What is a hurricane and how is it formed?

1 Answer
Jul 10, 2015

A hurricane is a very intense tropical low pressure system with wind speeds above 63 kts.


Water vapor is lower pressure than dry air. As a low pressure moves over the warm ocean, particularly over and long stretch of warm water (called the fetch), evaporating water is going to enter the atmosphere and make that low get stronger (deepen). The warm wet air will rise (as warm air does) and it will get cooler as it goes up (at the lapse rate). Eventually this air will be so cold that it cannot hold all off the water as vapor and there is condensation. This creates cloud.

Now as the water goes from gas to liquid it releases energy (molecules in a gaseous state have more energy that those in the liquid state). This energy heats the air, which causes the already rising air to get warmer and keep rising. This in turn causes the air to cool and the water to condense, and this cycle feeds itself until the air rises to the point that it is no longer warmer than the surrounding air.

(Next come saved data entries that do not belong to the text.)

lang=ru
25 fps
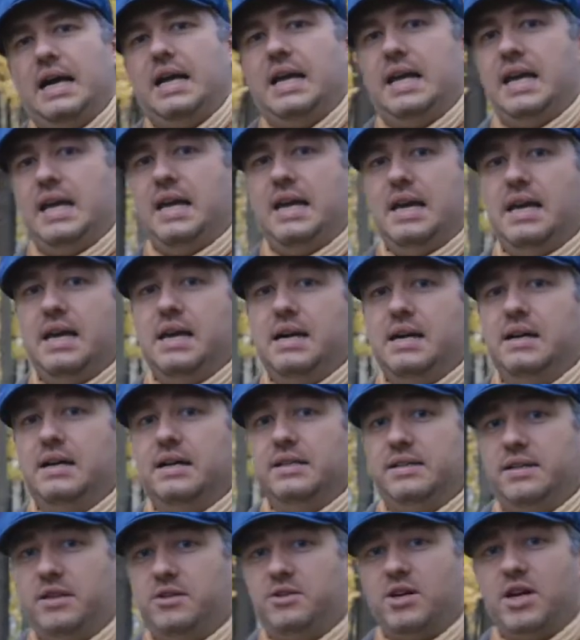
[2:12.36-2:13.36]
И
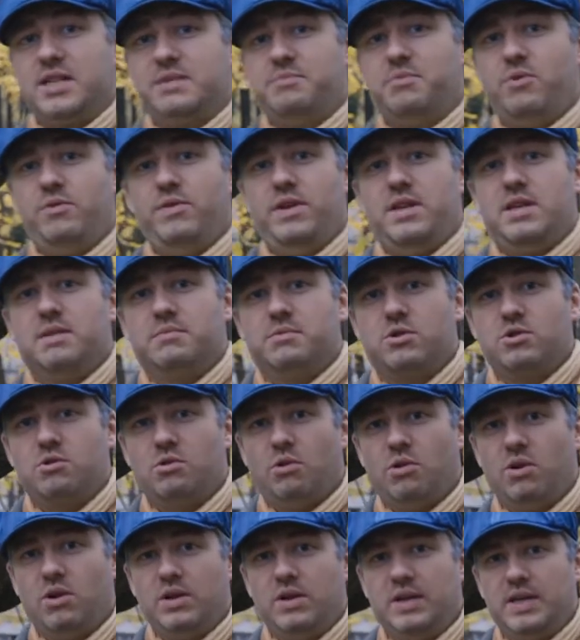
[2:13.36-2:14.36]
сейчас мы видим,
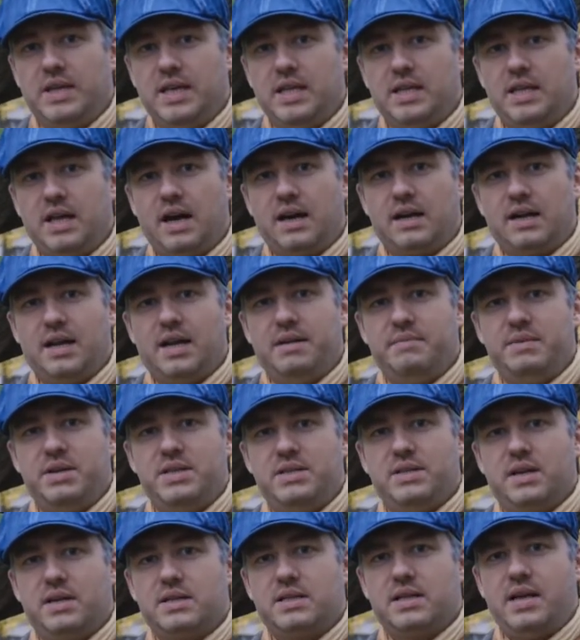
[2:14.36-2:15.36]
что гитарная
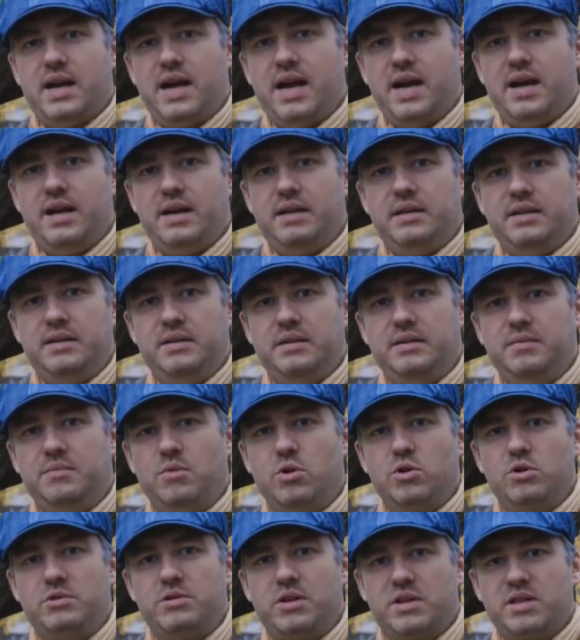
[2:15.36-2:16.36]
мастерская
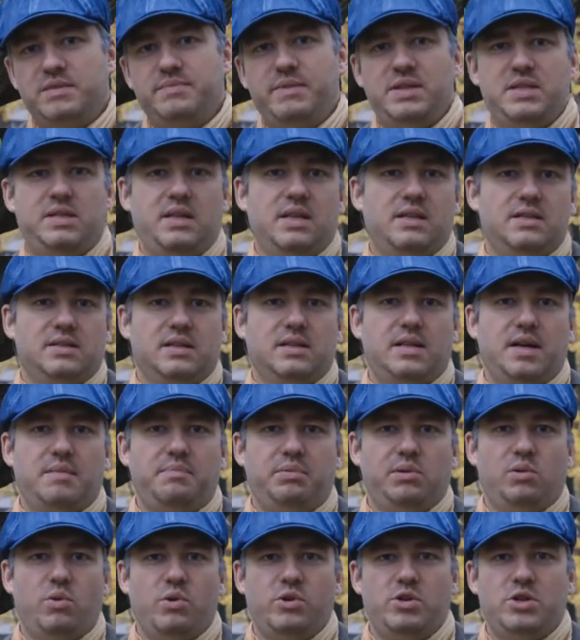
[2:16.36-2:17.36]
может разместиться на
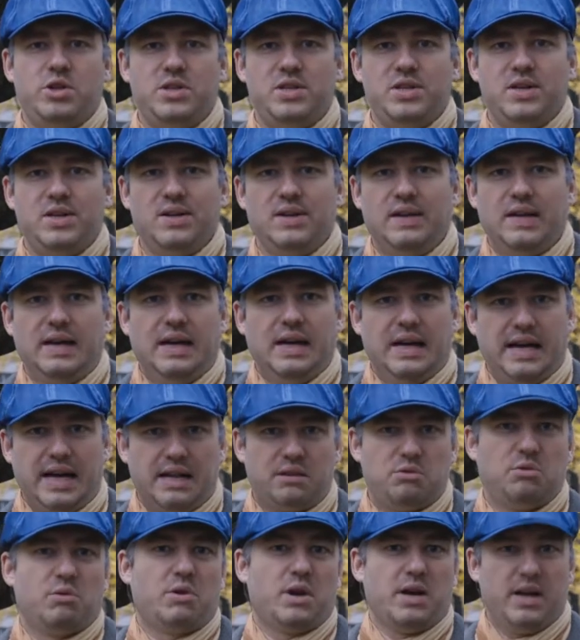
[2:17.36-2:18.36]
площади,
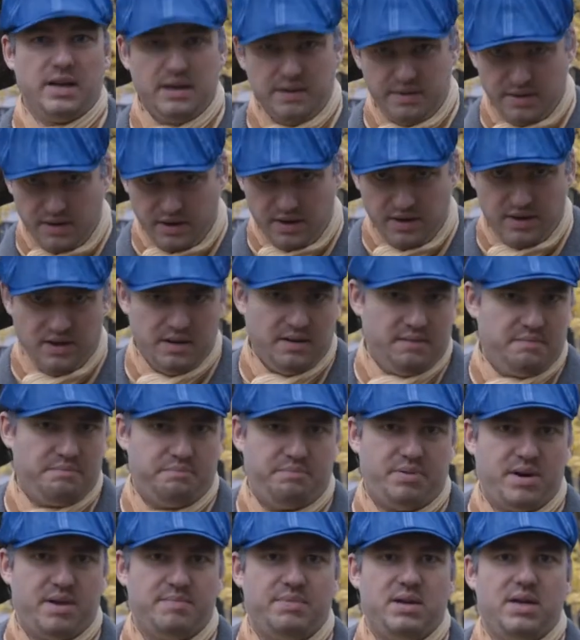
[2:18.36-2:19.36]
которая
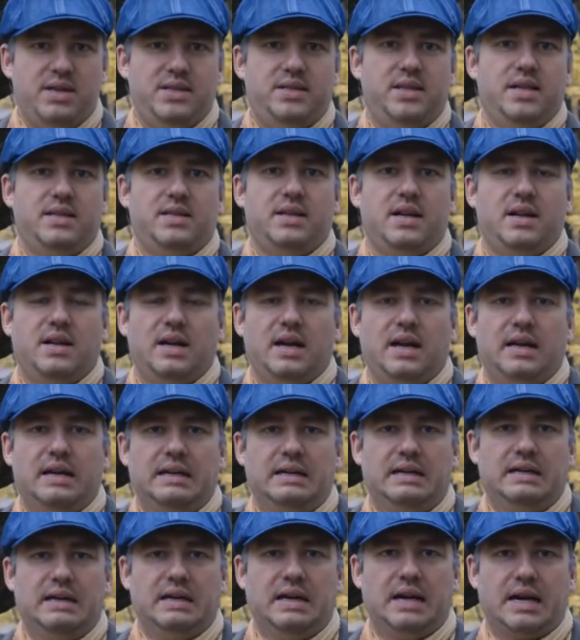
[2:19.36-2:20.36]
приблизительно
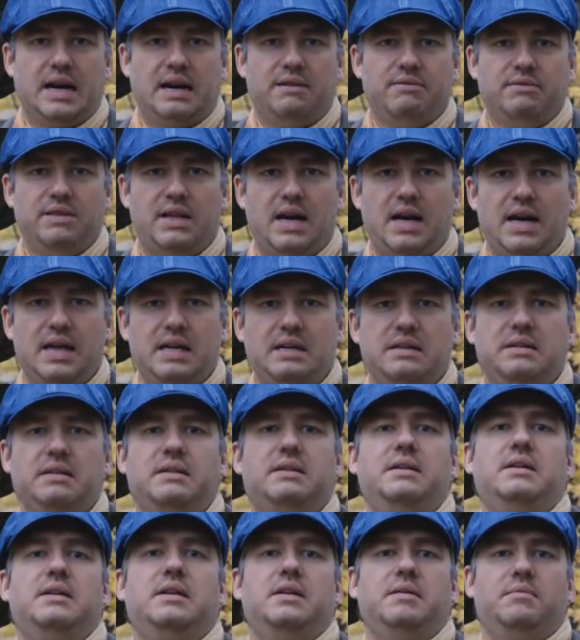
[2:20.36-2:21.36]
равна
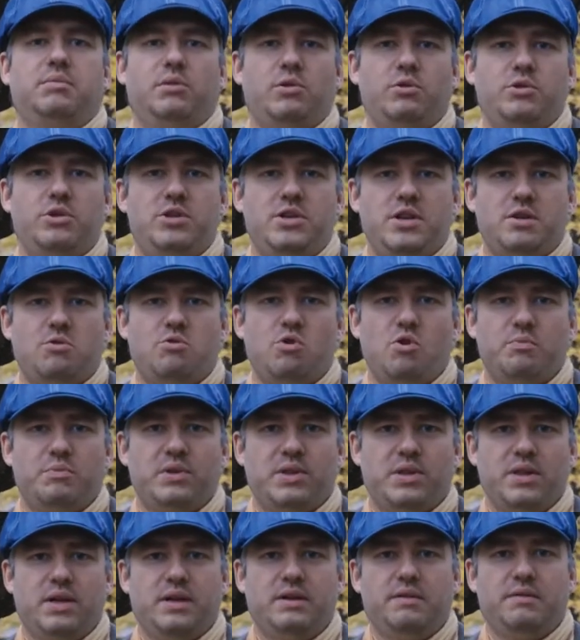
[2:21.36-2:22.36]
площади
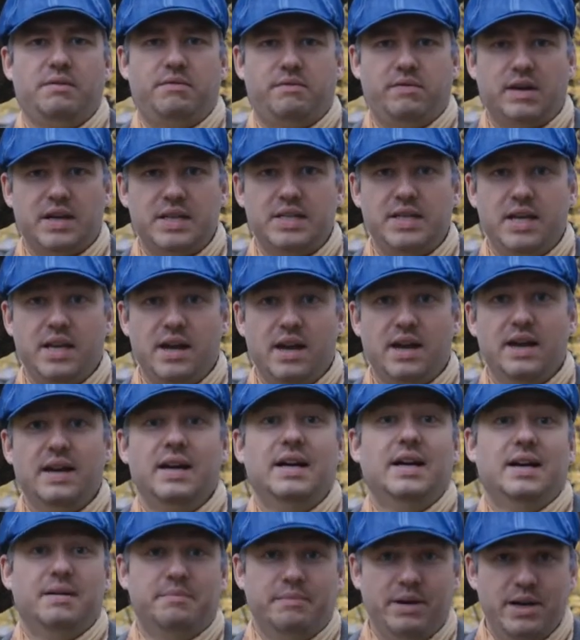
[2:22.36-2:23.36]
комнаты в квартире.
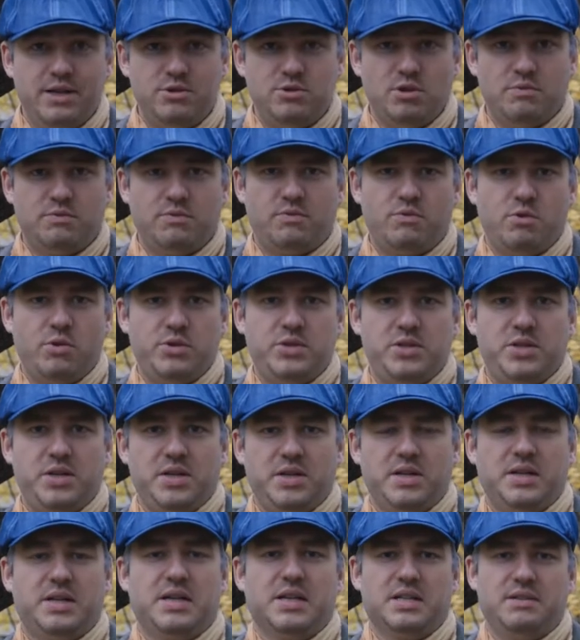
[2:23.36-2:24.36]
Мы идем в
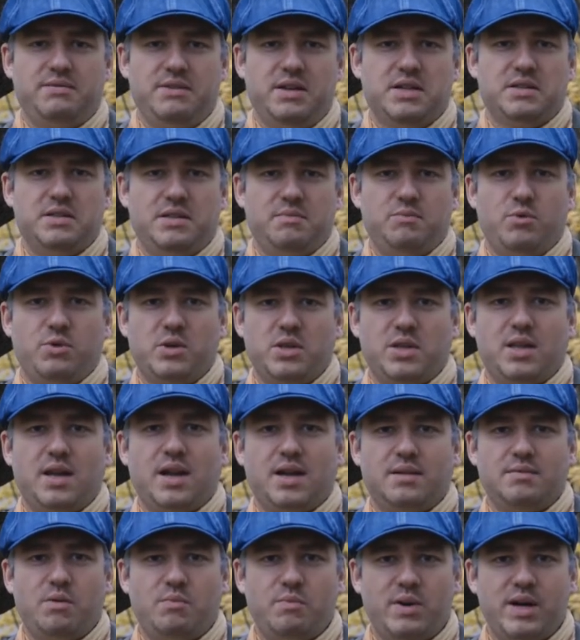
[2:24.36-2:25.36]
гости к известному
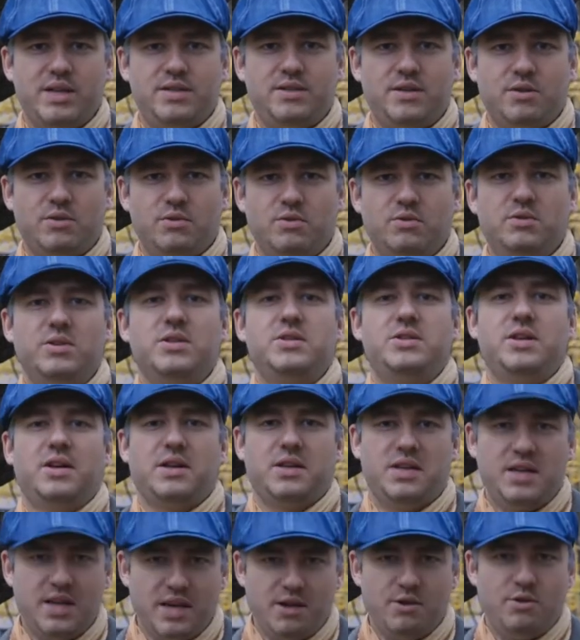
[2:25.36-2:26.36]
гитарному мастеру
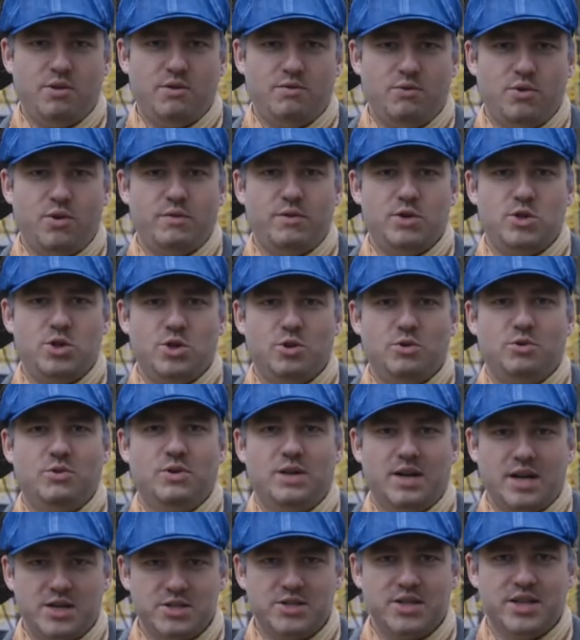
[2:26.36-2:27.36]
Сергею Львовичу
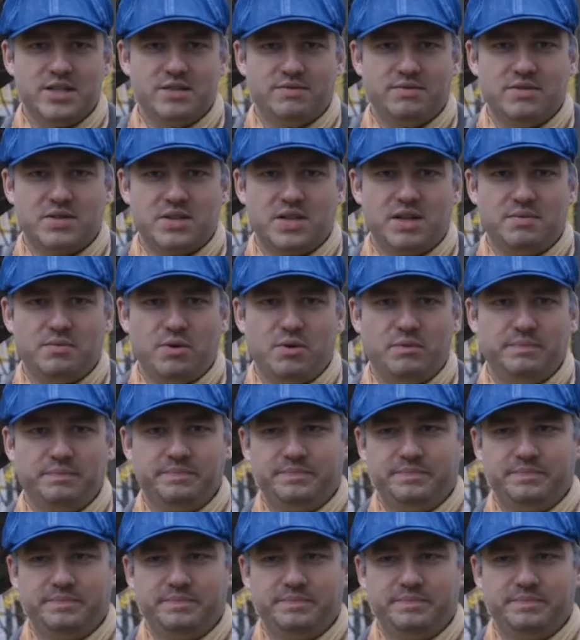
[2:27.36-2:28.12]
Рождественскому.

If the wind through the various heights of the atmosphere are relatively equal, we end up with a situation that the developing storm is able to continue developing at all levels of the atmosphere because it is not getting "blown" over by higher winds aloft. With water vapor being injected into the system from the warm ocean and allowed to freely rise in the column because there is no heights were it is removed from the developing storm by higher winds, the storm can build to much much bigger dimensions.

By the time the process is done, depending on how long the warm water fetch is and how warm the water is, you can end up with a storm that has more energy in it than 10,000 nuclear bombs. Try flying your kite in that!